### What is being asked
Retype all data exactly as given. Pictures should not be retyped.
──────── Supplied information ────────
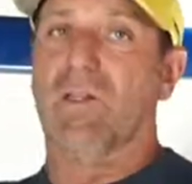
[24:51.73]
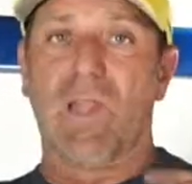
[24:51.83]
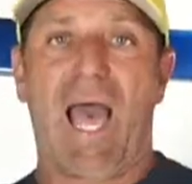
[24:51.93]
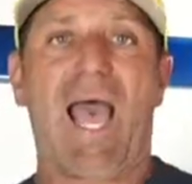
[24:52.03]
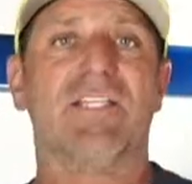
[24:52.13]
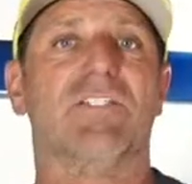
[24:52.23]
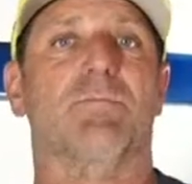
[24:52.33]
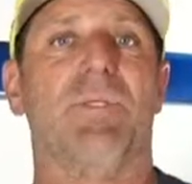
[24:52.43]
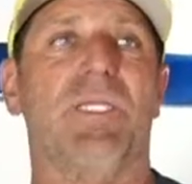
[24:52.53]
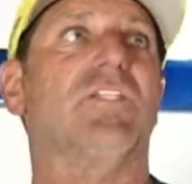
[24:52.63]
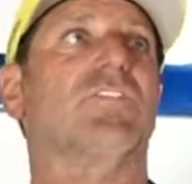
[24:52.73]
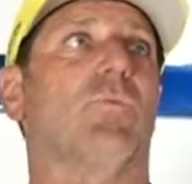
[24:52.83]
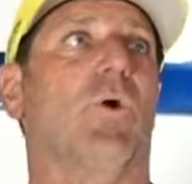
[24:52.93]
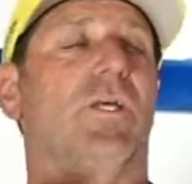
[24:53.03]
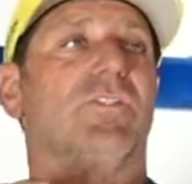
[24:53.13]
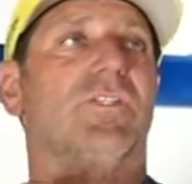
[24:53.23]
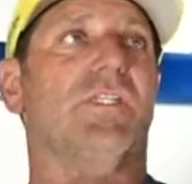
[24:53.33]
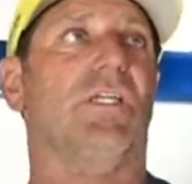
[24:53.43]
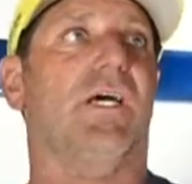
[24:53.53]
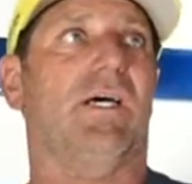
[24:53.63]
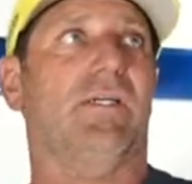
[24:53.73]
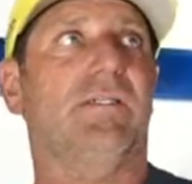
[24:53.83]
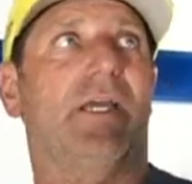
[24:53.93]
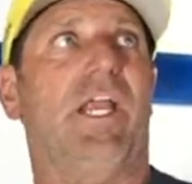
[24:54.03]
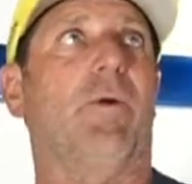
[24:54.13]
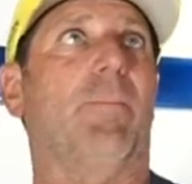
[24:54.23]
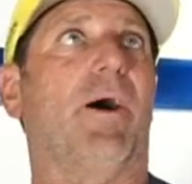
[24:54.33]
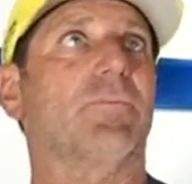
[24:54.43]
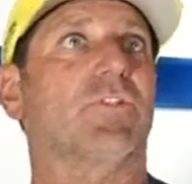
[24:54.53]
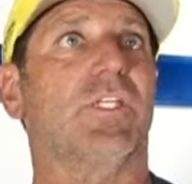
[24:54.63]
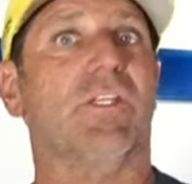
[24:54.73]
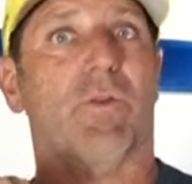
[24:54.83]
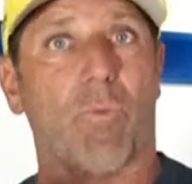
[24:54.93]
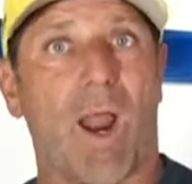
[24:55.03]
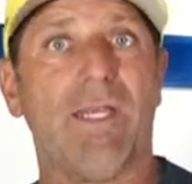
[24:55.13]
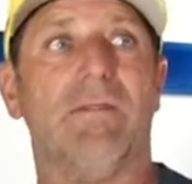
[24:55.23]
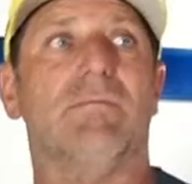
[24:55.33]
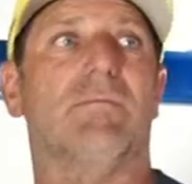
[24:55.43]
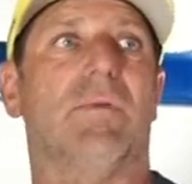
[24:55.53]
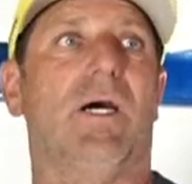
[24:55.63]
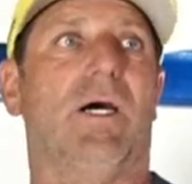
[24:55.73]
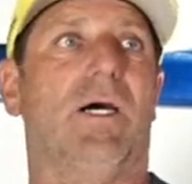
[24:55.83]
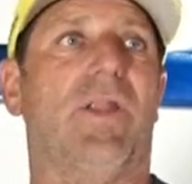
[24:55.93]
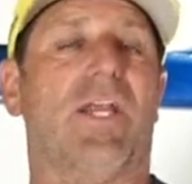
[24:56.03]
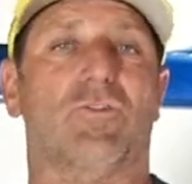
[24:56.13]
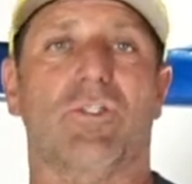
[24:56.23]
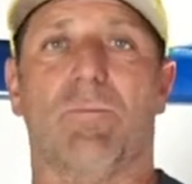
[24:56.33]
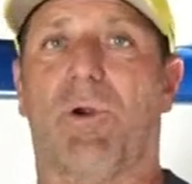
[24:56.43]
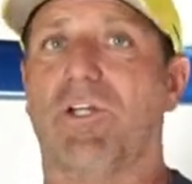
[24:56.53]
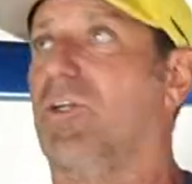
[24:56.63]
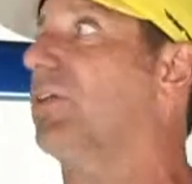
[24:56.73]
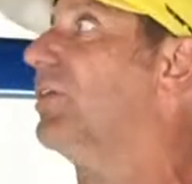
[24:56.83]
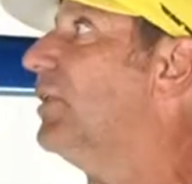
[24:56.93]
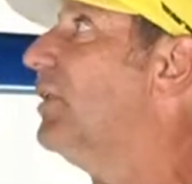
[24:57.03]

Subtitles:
the last piece was the air bumps in the right nitrogen pressure.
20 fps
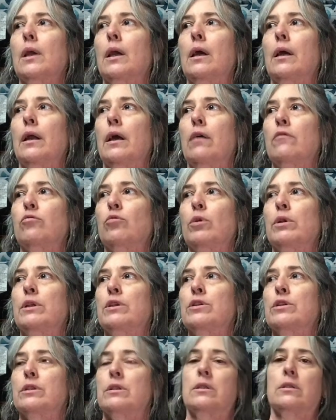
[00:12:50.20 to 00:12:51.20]
and I have one
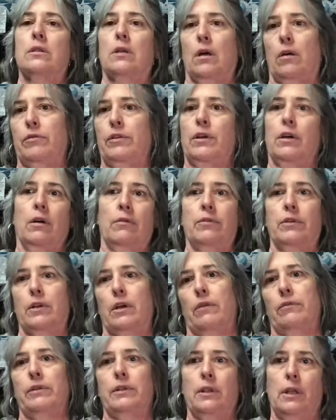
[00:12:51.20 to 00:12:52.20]
that just says coffee, coffee,
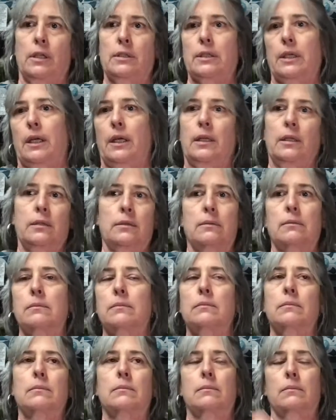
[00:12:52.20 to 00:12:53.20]
coffee, latte,
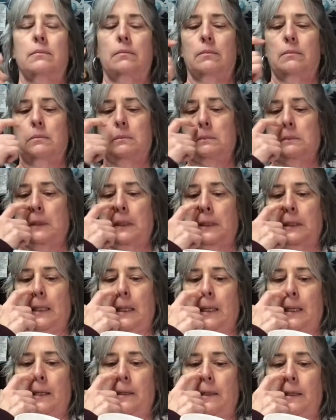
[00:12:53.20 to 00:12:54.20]
like
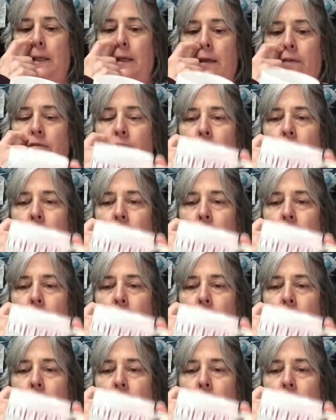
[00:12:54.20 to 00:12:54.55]
that. And then I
────────
### Solution for this task
[24:51.73]
[24:51.83]
[24:51.93]
[24:52.03]
[24:52.13]
[24:52.23]
[24:52.33]
[24:52.43]
[24:52.53]
[24:52.63]
[24:52.73]
[24:52.83]
[24:52.93]
[24:53.03]
[24:53.13]
[24:53.23]
[24:53.33]
[24:53.43]
[24:53.53]
[24:53.63]
[24:53.73]
[24:53.83]
[24:53.93]
[24:54.03]
[24:54.13]
[24:54.23]
[24:54.33]
[24:54.43]
[24:54.53]
[24:54.63]
[24:54.73]
[24:54.83]
[24:54.93]
[24:55.03]
[24:55.13]
[24:55.23]
[24:55.33]
[24:55.43]
[24:55.53]
[24:55.63]
[24:55.73]
[24:55.83]
[24:55.93]
[24:56.03]
[24:56.13]
[24:56.23]
[24:56.33]
[24:56.43]
[24:56.53]
[24:56.63]
[24:56.73]
[24:56.83]
[24:56.93]
[24:57.03]

Subtitles:
the last piece was the air bumps in the right nitrogen pressure.
20 fps
[00:12:50.20 to 00:12:51.20]
and I have one
[00:12:51.20 to 00:12:52.20]
that just says coffee, coffee,
[00:12:52.20 to 00:12:53.20]
coffee, latte,
[00:12:53.20 to 00:12:54.20]
like
[00:12:54.20 to 00:12:54.55]
that. And then I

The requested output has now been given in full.